Deux fortes personnalités et deux univers très personnels cette semaines. Eels se met à nu pendant qu'Olivia Ruiz impose son univers délicieux.




Eels : With String Live At Town Hall


Titres

Blinking Lights (For Me)
Bride Of Theme From Blinking Lights
Bus Stop Boxer
Dirty Girl
Trouble With Dreams
The Only Thing I Care About
My Beloved Monster
Pretty Ballerina
It'S A Motherfucker
Flyswatter
Novocaine For The Soul
Girl From The North Country
Railroad Man
Like Birds
If You See Natalie
Poor Side Of Town
Spunky
I'm Going To Stop Pretending That I Didn'T Break Your Heart
Suicide Life
Losing Streak
Hey Man (Now You'Re Really Living)
Things The Grandchildren Should Know


Eels With Strings, je ne sais pas pourquoi mais connaissant l’humour noir et décalé de Mister E., cet humour qu’il cache si bien sous une épaisse carapace dépressive, ce titre là me fait un peu penser à un gag. En référence à des choses du genre Coca avec des bulles ou Nutella avec des noisettes. Et pourtant, cette association là a tout pour faire rêver les admirateurs du monsieur. Dont je fais partie. Parce que la musique de Mark Oliver Everett (Alias E. pour ceux qui ne sauraient pas encore), bien que très « produite » et très enrobée de trucages sonores divers m’a toujours donné l’impression de ne tenir qu’à un fil, d’être fragile et légère comme une plume. Alors, juste soutenue par un quatuor à cordes (plus quelques instruments divers et assez improbables, quand même), ça fait forcément saliver. J’ai toujours été persuadé que les chansons de Eels seraient superbes sans habillage, maintenant je peux le vérifier.

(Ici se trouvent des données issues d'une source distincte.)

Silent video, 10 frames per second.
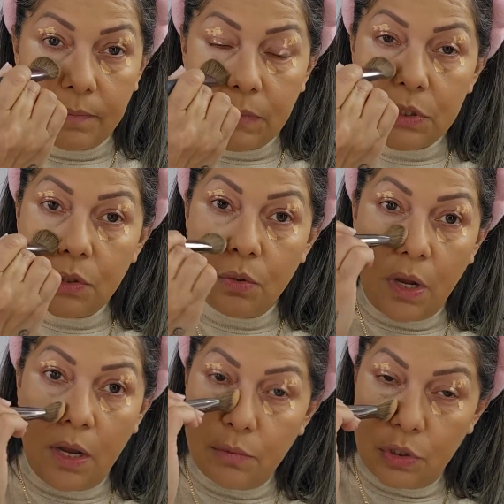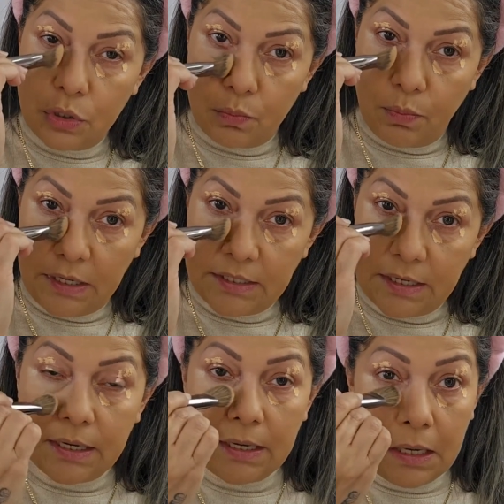So I'm just blending
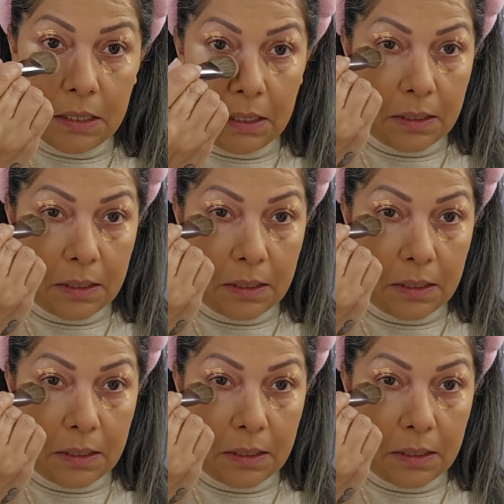it in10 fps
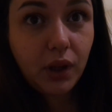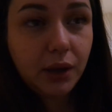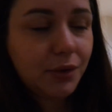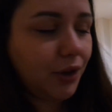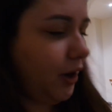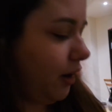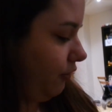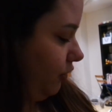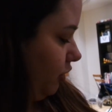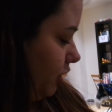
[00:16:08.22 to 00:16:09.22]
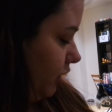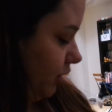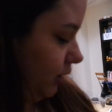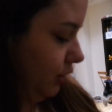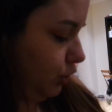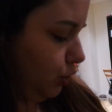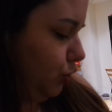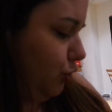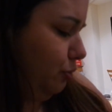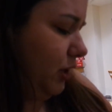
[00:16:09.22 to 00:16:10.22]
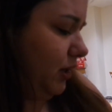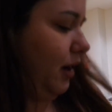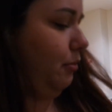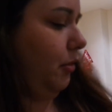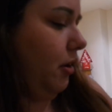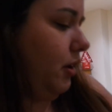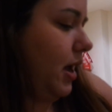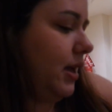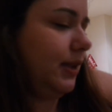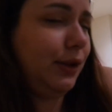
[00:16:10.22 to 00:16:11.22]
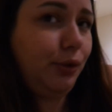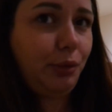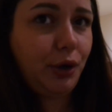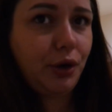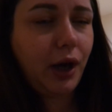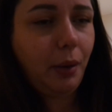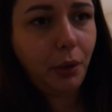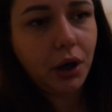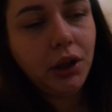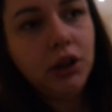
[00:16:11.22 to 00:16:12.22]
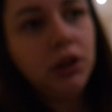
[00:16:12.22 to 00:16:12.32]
It's going out of focus. Stupid camera. A stupido camera.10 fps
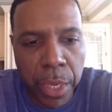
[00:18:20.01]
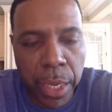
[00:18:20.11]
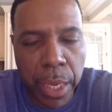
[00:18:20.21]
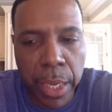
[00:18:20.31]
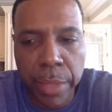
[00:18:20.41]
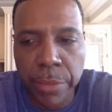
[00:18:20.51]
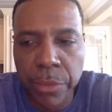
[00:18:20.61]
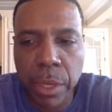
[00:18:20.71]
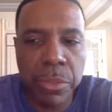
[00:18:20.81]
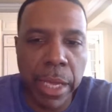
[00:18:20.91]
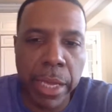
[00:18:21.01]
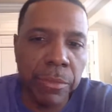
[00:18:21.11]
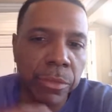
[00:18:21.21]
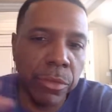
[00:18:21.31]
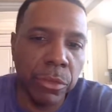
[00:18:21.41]
And
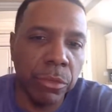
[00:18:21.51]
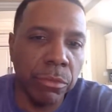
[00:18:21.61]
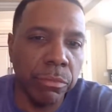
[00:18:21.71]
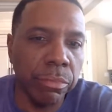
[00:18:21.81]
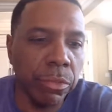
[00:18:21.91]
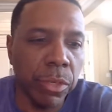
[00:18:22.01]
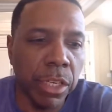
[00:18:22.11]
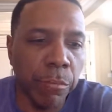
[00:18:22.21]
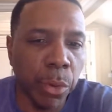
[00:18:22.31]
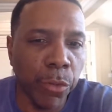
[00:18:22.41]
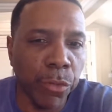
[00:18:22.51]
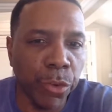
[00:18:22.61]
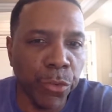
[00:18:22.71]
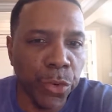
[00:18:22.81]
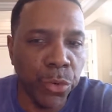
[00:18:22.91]
sometimes you give birth
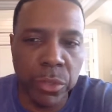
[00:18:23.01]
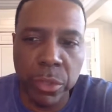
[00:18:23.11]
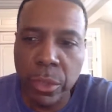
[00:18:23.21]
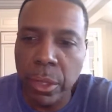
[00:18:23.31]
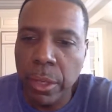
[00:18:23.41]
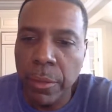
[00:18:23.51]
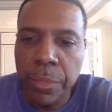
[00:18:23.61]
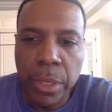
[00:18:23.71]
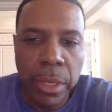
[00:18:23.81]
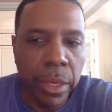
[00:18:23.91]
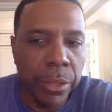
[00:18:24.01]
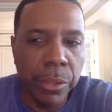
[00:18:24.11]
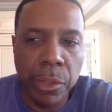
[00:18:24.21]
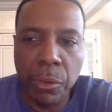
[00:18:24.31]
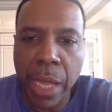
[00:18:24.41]
to fruit,
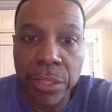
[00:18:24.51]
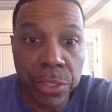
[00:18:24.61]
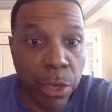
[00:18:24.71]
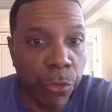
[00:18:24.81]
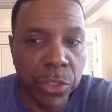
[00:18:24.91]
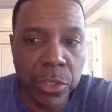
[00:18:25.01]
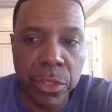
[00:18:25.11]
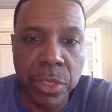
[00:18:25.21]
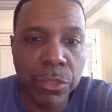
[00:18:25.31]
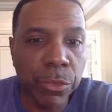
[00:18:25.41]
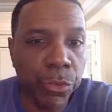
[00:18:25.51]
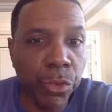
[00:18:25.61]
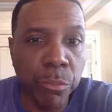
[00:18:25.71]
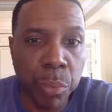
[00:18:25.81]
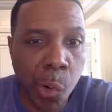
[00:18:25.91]
you know, like selfishness. That's a
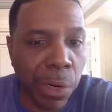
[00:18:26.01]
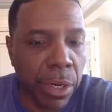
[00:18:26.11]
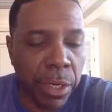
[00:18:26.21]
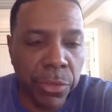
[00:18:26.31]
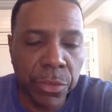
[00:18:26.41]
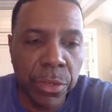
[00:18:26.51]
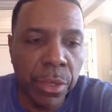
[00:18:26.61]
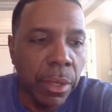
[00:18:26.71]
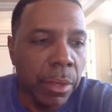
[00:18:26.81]
fruit of brokenness.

Ce live n’est pas à proprement parler un disque unplugged comme la mode actuelle semble l’exiger. Ici, il y a de l’électricité. Peu, mais il y en a quand même. En fait, les chansons sont ici retravaillées, pas seulement débranchées. Et puis parce que Eels ne serait plus Eels sans une dose raisonnable de bizarrerie, on a droit à des instruments inhabituels sur scène, comme le piano jouet, la scie musicale ou d’autres que j’ai plus de mal à identifier (sur le livret on parle aussi de poubelle, de valise, etc…). Pour les reconnaître tous, il faudra plutôt se diriger sur la version DVD de ce disque qui doit elle aussi être très recommandable.

Cet album correspond finalement à tout ce que j’avais déjà fantasmé concernant la musique de Eels. Le dépouillement lui va à merveille et les chansons ici présentes sont pour la plupart des bijoux. C’est sûr, c’est plus facile quand elles sont excellentes dès le départ dans leur version originale, mais quand même. Et puis il y a toujours cette voix brumeuse et voilée, qui ici atteint des sommets dans le rocailleux. Sur scène, la voix de E. paraît encore plus enrouée et fatiguée, genre Tom Waits en moins guttural. Ce qui colle parfaitement à l’atmosphère intime du concert et aux orchestrations délicates. Autre qualité, rare sur un live, le public ferme sa gueule pendant les morceaux et se contente de s’exprimer bruyamment entre, comme s’il était lui aussi happé par l’ambiance, tous les sens en éveil et attentif pendant les chansons. Ou plus sûrement est-il tout simplement sous le charme.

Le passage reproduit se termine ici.